“Tell me a story,” I ask. “I can’t sleep, please.” I’d plead. “I was born. The details are not significant. I LIVED. And then one day I will die.” “That’s not a story,” I’d whine. “It has a beginning, middle and an ending. It’s a story.”
My roommate, Marti, would tell me the same story whenever the stresses of college claimed my consciousness and left me alone on the bottom bunk roaming the ether. It amazes me still that she didn’t smack me over the head and bury me under the house because of all those nights that I kept her from sleep. Some friends are like that.
My story starts as hers did. I too was born. My mother, Patsy, best known for factual alteration tends to create the details on the fly. The fiction writer in me follows her lead.
I came into the world late February during a snowstorm. The streets in downtown Denver were clogged by snow that was knee high while the winds, blustery, bitterly cold, sang their freedom song dipping and dodging through skyscrapers and tree branches, wrecking havoc every chance they had. These days, ‘memoir’ doesn’t explicitly imply the facts are concrete, so you’ll no doubt forgive my liberties. I have fuzzy memories of those early days, but unlike Mary Karr, I couldn’t tell you what my Uncle Tubs said to me when I was three.

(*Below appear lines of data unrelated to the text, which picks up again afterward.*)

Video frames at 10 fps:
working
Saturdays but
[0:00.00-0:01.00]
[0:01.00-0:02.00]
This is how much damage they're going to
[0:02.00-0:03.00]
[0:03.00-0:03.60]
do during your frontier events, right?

I swear I was kidnapped by aliens, or maybe in a coma, since I’ve no concrete memories of those early years. Later, there are entire moving pictures, talkies, too, which I’ve come to believe are my foundation. It’s where I’ve built the me of me-upon. My later memories, the ones I remember are of family close and extended sitting around the Maple oval shaped kitchen table, food, music, dancing, followed by storytelling. My life’s story connects through these memories.

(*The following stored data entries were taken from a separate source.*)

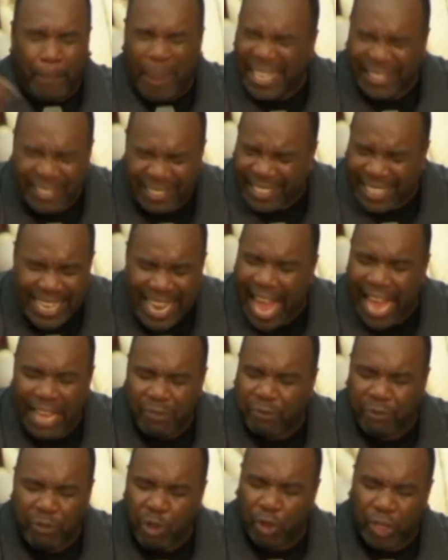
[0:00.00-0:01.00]
Best
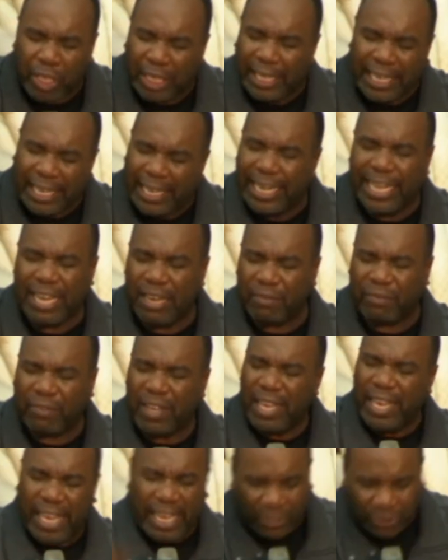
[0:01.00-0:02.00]
life you can live
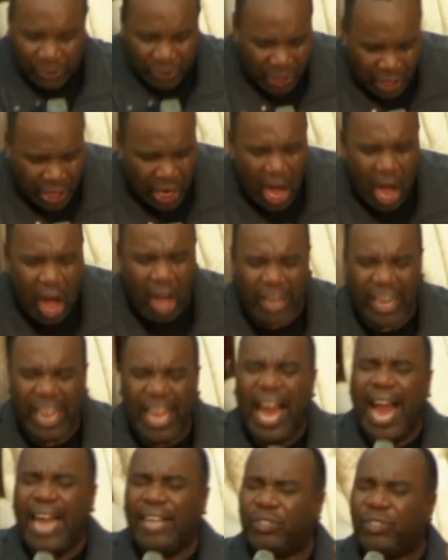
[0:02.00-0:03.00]
is to God.
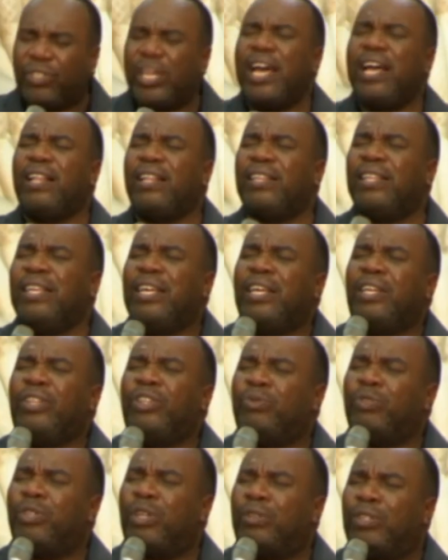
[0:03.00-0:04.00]
I tell
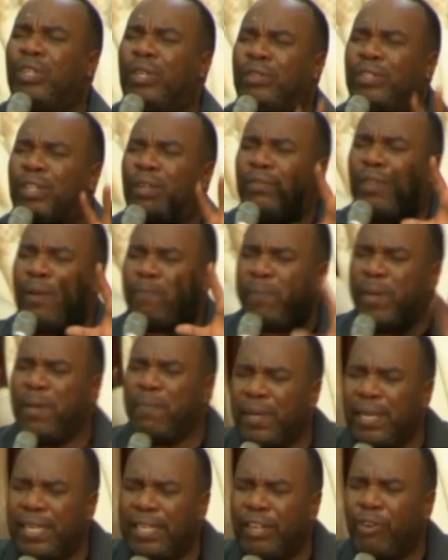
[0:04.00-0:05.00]
the
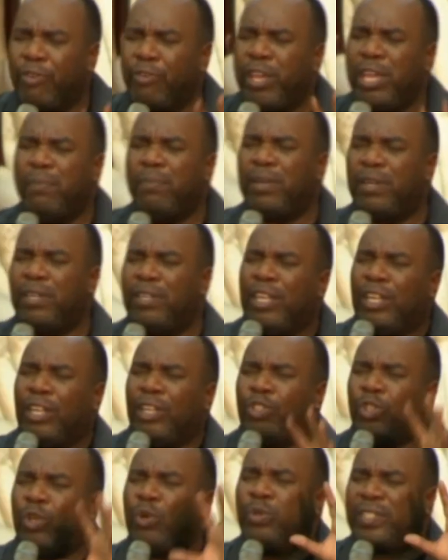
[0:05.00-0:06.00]
people in Arima
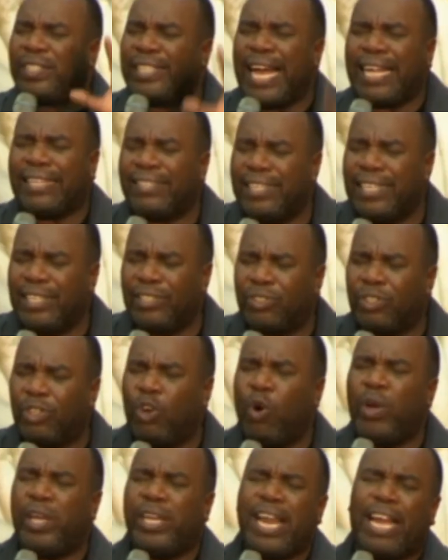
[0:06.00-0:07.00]
2 Saturdays
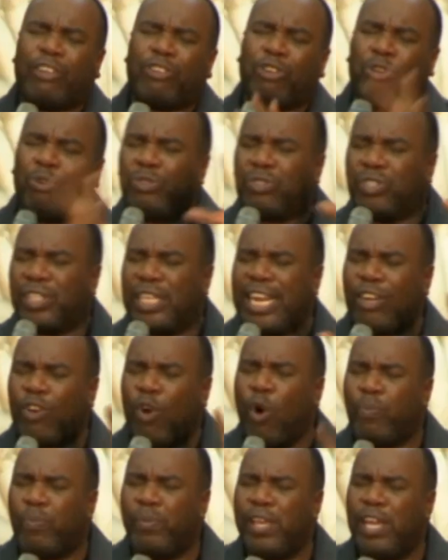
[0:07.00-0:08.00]
ago in that crusade, that
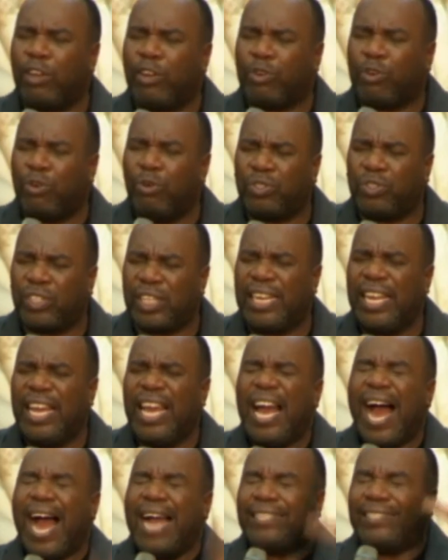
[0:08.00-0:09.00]
open air crusade,
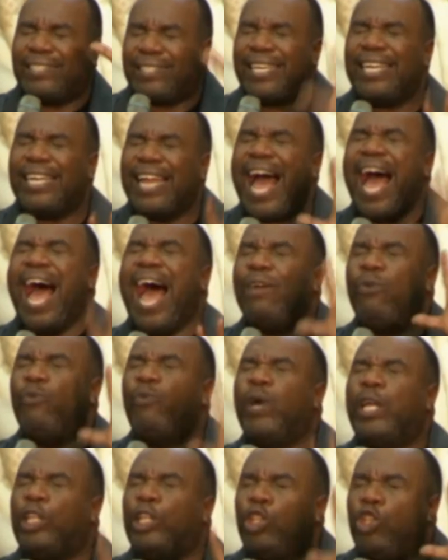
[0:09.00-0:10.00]
I said, I
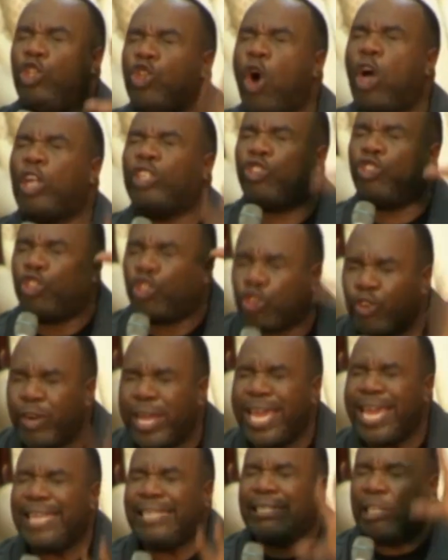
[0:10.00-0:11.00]
will not
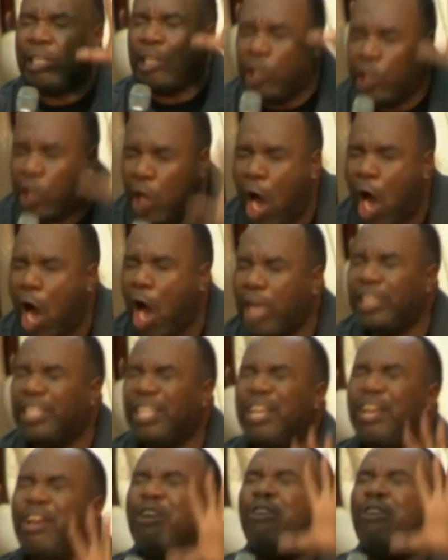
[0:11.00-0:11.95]
trade God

My family is exotic with juicy secrets that the elders tried to take to their graves, but on a good night, if the wine was flowing and the music just so, it was a evening overflowing with vignettes. Even the food prepared for a meal had a back-story. Grandma Della made Depression Bread, Josie made Prune Pie, and when there wasn’t much money, there was Green Chili Stew and tortillas. A meal wasn’t a meal without a story and musical accompaniment. Music, like food, continues to evoke intense sensory memories.
My father, Billy Bucks, would stack a selection of albums on the Magnavox, and as each album dropped down on the turn table he’d tell me the history of what that song meant to him, where he was when he heard it, and oh by the way, I saw Eddie Fisher sing the song at a club on Sunset Blvd….

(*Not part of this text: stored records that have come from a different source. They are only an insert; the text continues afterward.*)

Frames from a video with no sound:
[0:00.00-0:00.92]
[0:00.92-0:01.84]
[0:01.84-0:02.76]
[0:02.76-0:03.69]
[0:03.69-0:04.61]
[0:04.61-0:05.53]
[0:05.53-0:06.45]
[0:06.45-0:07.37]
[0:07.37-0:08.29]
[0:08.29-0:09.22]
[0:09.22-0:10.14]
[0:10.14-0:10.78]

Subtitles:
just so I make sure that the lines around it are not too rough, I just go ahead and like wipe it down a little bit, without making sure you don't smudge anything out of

I travelled from that Maple Oval table in my mother’s kitchen, all the way to London, only to return with my own table of stories.
Mine is a farmhouse, Pine, and rectangular. From that table I wrote my own tales upon the blue, wafer thin, Par Avion paper. When I was too blue, consumed with homesickness, I created imaginary bliss on those pages that I sent home. (My only regret is not having written those letters on a computer, oh, the stories.) Writing letters is where I am most at home with voice and factual alteration. Even though I found my passion in creating my stories years after I moved back from ole Blighty, I do continue to write letters.
My life long Grrl-pal, Shirl, the one friend I’d have to enter the FBI Witness Protection Program, to escape, had saved the letters I wrote to her from across the pond and told me when I re-settled in the colonies, “Bren, you should be a writer.” After a lifetime of hearing stories, being a part of story, telling my own stories, I am at last settled in for the long haul, and creating my very own.
There was never a choice, not really. Who I am is a story.